You wouldn’t catch Ray Mears stooping so low. Even Bear Grylls would think twice.

There is a similar scene in Lindsay Anderson’s O Lucky Man! Except that Malcolm McDowell’s wet-nurse is far more complicit than this poor woman who faints as he lunges at her untapped breast.

This is, of course, a watershed scene in Essential Killing. It marks Mohammed’s ultimate degradation. (‘Woman on a Bicycle’ Klaudia Kaca couldn’t have found it too dignified, either.)

He’s already proved himself a ruthless killer in his struggle to survive. But at what point does killing, or something worse, cease to be justified as essential?

Judging by the title, that seems to be the question Polish director Skolimowski is asking. But just as he discarded any attempt at a political analysis of Mohammed’s situation after the early scenes, so he gets bored with the moral dilemma, too.

Mohammed, by now mortally wounded after a brush with a chainsaw, is taken in and shown pity by Margaret (Emmanuelle Seigner).

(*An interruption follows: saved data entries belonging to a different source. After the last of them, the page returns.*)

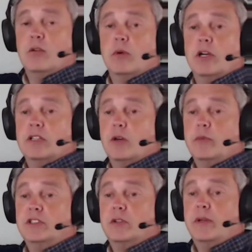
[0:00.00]
work that we
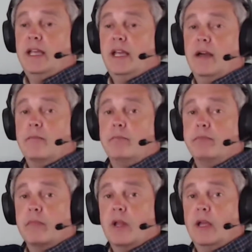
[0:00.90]
do here
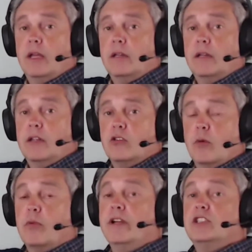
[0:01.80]
in this
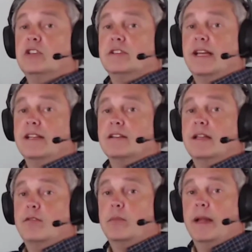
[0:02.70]
operational tactical
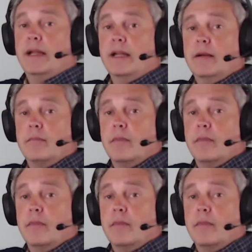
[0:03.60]
level planning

She is mute, as Mohammed is effectively mute, having been torn from his native land and language. There is a wordless bond between the two, in a film with little dialogue but plenty of noise.

Skolimowski is working with sound as much as pictures. Earlier, Mohammed is interrogated loudly by a US officer. But he can’t hear, having been deafened by the explosion that brought him down. The sound system of the humvee he later commandeers blasts out heavy metal at painful volume, but he doesn’t, or can’t switch it off.

But what’s it all about? Is it any good? I haven’t a sodding clue.